How is the apnea test performed?
Adjust vasopressors to a systolic blood pressure ≥100 mm Hg.
Preoxygenate for at least 10 minutes with 100% oxygen to a PaO 2 ≥200 mm Hg. Reduce ventilation frequency to 10 breaths per minute to eucapnia.
Reduce PEEP to 5 cm H 2 O (oxygen desaturation with decreasing PEEP may suggest difficulty with apnea testing).
If pulse oximetry oxygen saturation remains >95%, obtain a baseline blood gas (PaO 2 , PaCO 2 , pH, bicarbonate, base excess).
Disconnect the patient from the ventilator.
Preserve oxygenation (e.g., place an insufflation catheter through the endotracheal tube and close to the level of the carina and deliver 100% O 2 at 6 L/min).
Look closely for respiratory movements for 8 to 10 minutes.
Respiration is defined as abdominal or chest excursions and may include a brief gasp.
Abort if systolic blood pressure decreases to <90 mm Hg.
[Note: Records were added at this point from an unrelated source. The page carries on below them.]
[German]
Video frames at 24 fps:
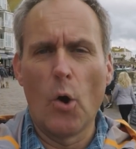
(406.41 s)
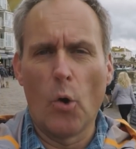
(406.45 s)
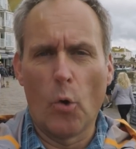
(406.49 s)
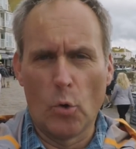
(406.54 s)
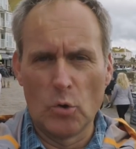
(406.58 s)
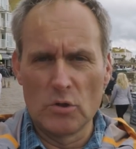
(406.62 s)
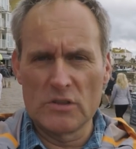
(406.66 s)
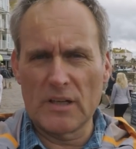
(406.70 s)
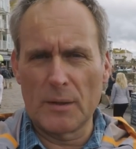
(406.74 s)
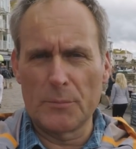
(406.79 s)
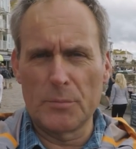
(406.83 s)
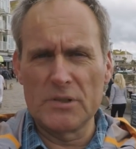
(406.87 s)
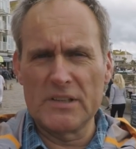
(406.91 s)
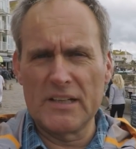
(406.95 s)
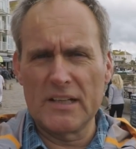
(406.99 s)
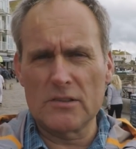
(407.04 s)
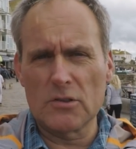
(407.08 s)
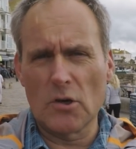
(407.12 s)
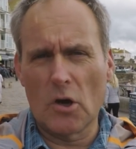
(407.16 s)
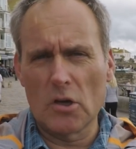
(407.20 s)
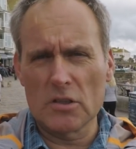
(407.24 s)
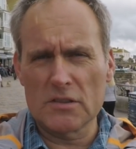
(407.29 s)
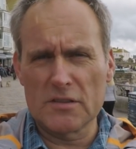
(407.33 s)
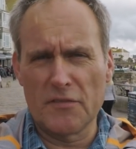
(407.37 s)
Und abonniert
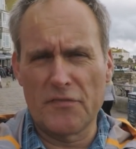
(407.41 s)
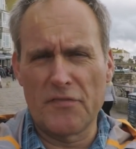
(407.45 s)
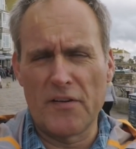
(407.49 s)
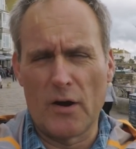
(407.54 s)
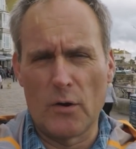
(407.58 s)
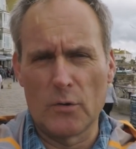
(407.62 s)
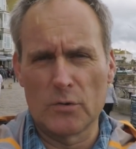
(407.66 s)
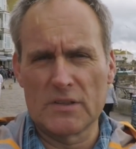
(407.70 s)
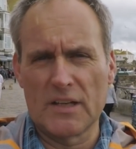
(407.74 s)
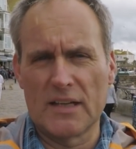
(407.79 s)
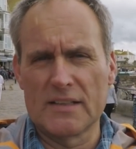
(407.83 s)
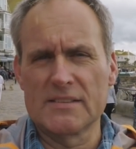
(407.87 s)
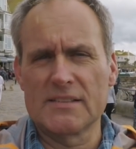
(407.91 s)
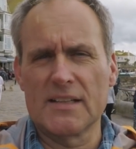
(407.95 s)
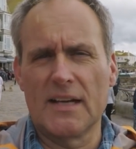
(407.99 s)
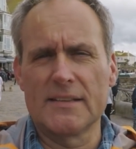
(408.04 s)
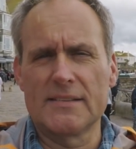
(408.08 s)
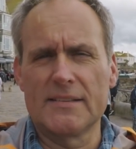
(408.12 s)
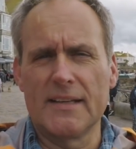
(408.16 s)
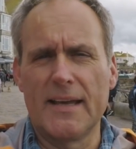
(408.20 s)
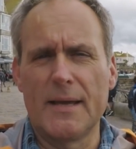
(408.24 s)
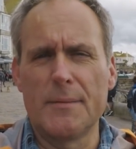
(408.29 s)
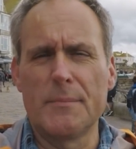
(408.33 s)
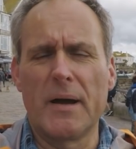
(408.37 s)
RohrTV, dann
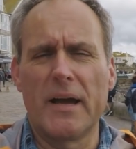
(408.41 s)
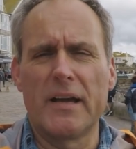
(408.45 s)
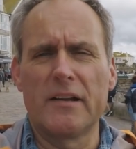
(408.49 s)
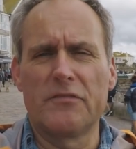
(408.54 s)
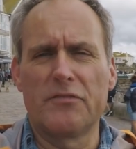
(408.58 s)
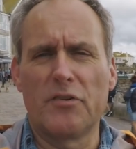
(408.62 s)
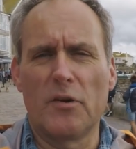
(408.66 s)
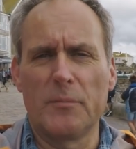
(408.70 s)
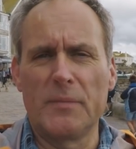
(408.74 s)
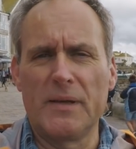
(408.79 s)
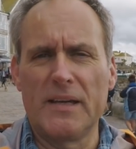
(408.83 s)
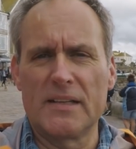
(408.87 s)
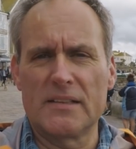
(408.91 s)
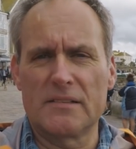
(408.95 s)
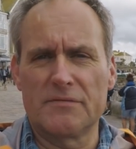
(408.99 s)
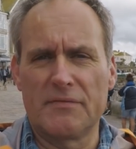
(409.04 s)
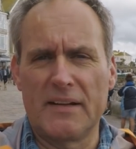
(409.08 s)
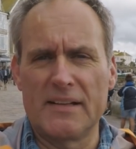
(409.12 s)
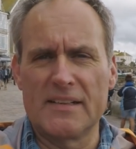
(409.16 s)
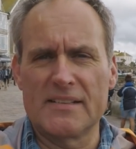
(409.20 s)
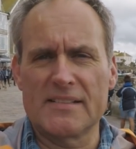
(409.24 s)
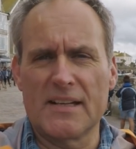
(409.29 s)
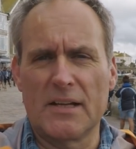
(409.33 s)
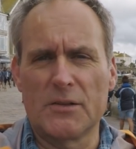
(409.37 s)
seid ihr immer informiert,
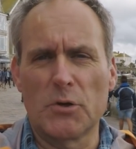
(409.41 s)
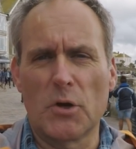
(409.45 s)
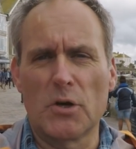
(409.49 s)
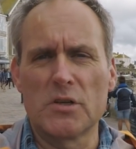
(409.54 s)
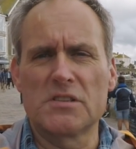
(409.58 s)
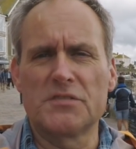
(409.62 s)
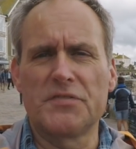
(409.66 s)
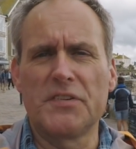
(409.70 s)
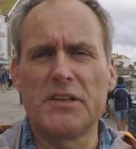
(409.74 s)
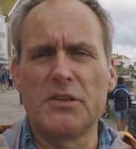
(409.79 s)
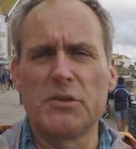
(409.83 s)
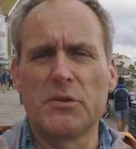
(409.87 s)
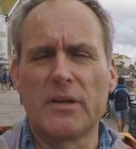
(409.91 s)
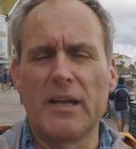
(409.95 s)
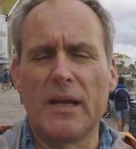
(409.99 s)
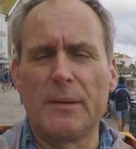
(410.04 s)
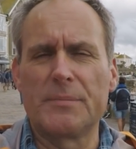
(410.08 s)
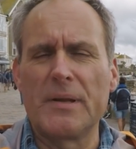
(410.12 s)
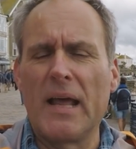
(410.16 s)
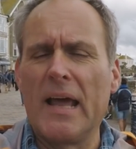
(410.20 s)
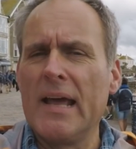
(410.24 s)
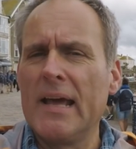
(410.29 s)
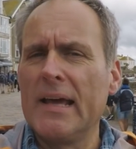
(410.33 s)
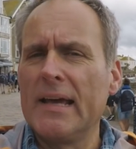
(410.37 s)
wenn es ein neues Video
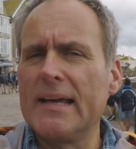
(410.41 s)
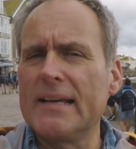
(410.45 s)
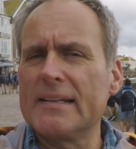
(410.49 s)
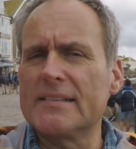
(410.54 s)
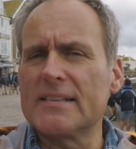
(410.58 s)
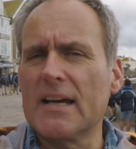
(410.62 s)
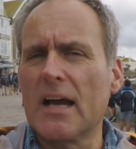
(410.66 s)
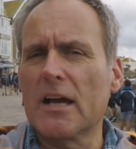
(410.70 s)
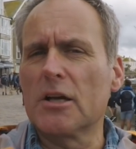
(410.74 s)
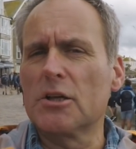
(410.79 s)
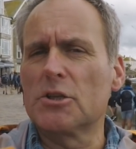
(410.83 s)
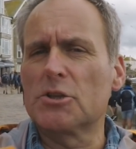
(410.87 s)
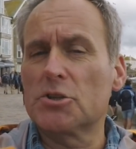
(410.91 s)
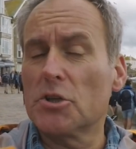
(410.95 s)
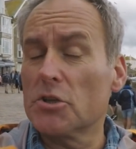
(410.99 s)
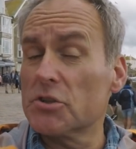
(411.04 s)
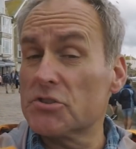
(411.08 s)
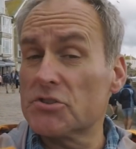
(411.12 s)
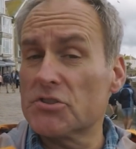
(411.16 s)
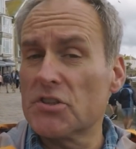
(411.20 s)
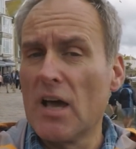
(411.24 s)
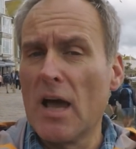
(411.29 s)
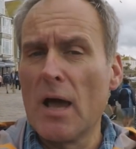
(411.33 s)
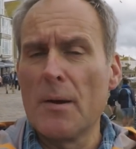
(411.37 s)
gibt. Ich sage Tschüss,
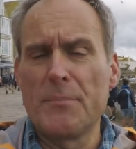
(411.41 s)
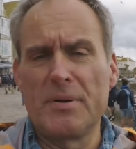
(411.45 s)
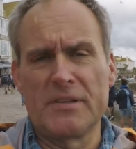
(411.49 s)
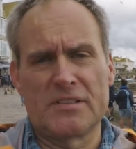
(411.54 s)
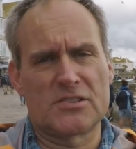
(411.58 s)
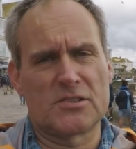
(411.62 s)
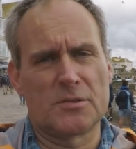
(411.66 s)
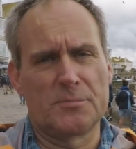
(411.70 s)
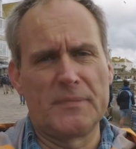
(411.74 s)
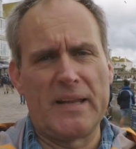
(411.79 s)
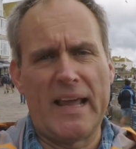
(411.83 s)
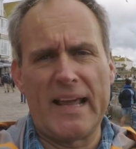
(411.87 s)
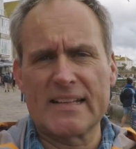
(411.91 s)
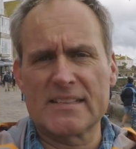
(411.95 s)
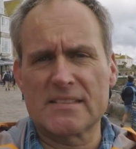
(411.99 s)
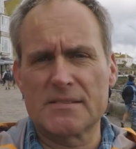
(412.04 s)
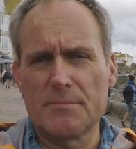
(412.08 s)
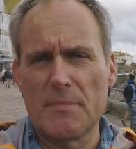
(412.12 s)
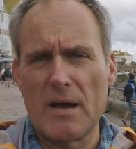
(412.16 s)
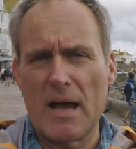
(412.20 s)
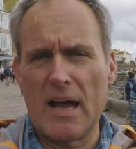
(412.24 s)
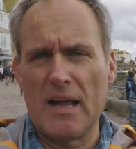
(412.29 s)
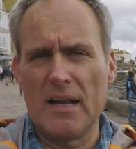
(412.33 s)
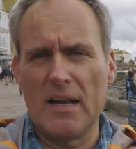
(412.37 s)
bis zum
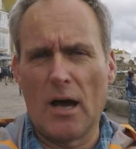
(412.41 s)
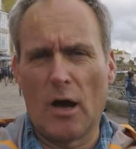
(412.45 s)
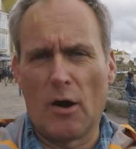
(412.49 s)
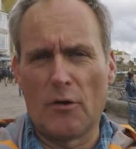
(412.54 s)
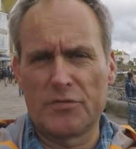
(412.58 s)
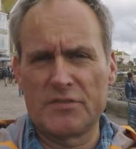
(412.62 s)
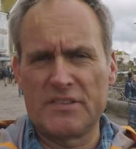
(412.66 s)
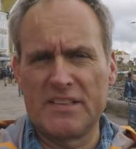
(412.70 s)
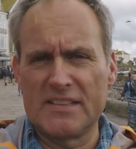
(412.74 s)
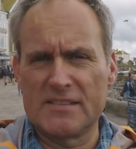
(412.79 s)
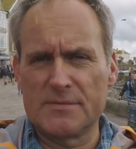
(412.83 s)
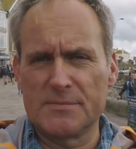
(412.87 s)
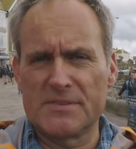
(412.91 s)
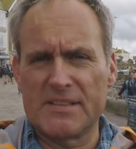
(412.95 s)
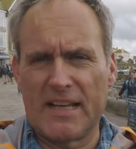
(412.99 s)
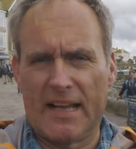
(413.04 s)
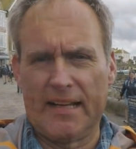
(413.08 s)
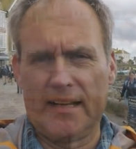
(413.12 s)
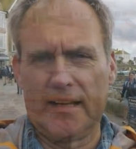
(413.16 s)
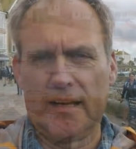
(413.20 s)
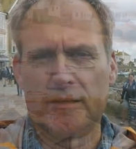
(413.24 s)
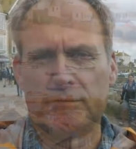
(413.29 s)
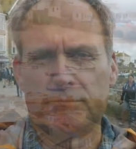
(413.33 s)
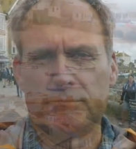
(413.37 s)
nächsten Mal auf diesem Sender.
Abort if oxygen saturation measured by pulse oximetry is <85% for >30 seconds.
Retry procedure with T-piece, CPAP 10 cm H 2 O, and 100% O 2 12 L/min.
If no respiratory drive is observed, repeat blood gas (PaO 2 , PaCO 2 , pH, bicarbonate, base excess) after approximately 8 minutes.
If respiratory movements are absent and arterial PCO 2 is ≥60 mm Hg (or 20-mm Hg increase in arterial PCO 2 over a baseline normal arterial PCO 2 ), the apnea test result is positive (i.e., supports the clinical diagnosis of brain death).
If the test is inconclusive but the patient is hemodynamically stable during the procedure, it may be repeated for a longer period of time (10 to 15 minutes) after the patient is again adequately preoxygenated.